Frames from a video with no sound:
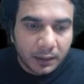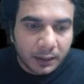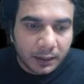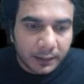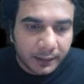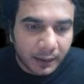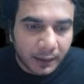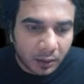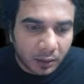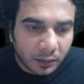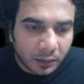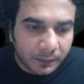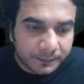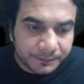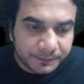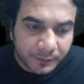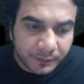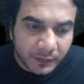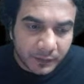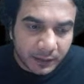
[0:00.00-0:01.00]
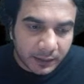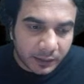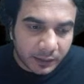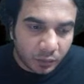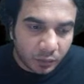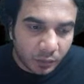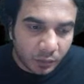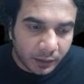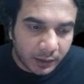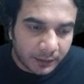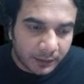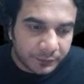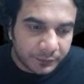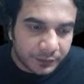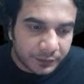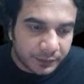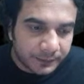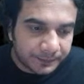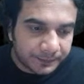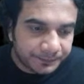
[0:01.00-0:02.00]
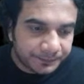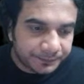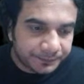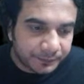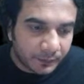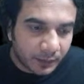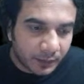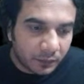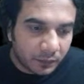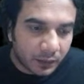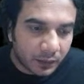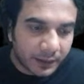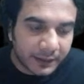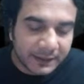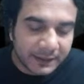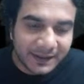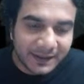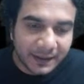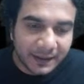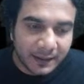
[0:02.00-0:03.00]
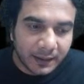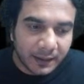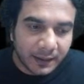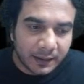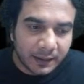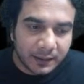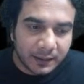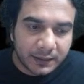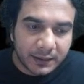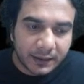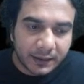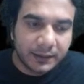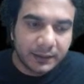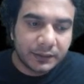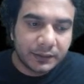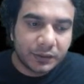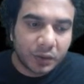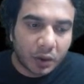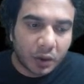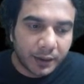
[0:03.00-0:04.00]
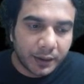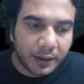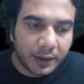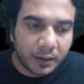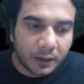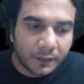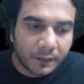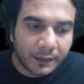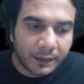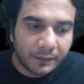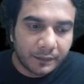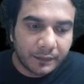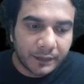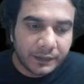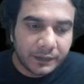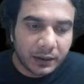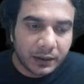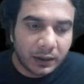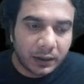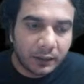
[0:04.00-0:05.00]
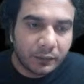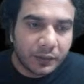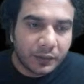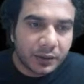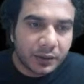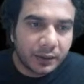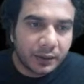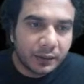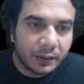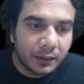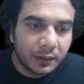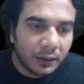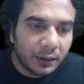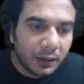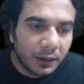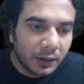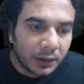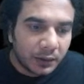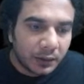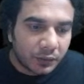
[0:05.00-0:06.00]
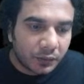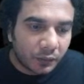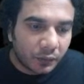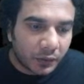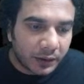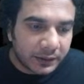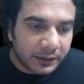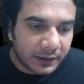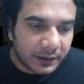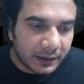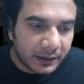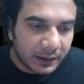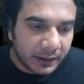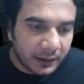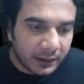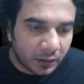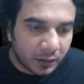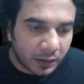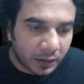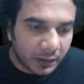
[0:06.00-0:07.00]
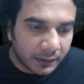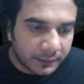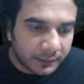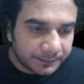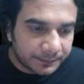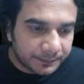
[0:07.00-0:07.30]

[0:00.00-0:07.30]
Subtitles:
Now there are two terms. One is degree and second is order of a differential equation. So what is degree and order?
☆ ☆ ☆
Your answer must be exactly the lines from the one with "[0:03.00-0:04.00]" through the last line of the entries, both included, with no pictures; please add nothing else.

[0:03.00-0:04.00]
[0:04.00-0:05.00]
[0:05.00-0:06.00]
[0:06.00-0:07.00]
[0:07.00-0:07.30]

[0:00.00-0:07.30]
Subtitles:
Now there are two terms. One is degree and second is order of a differential equation. So what is degree and order?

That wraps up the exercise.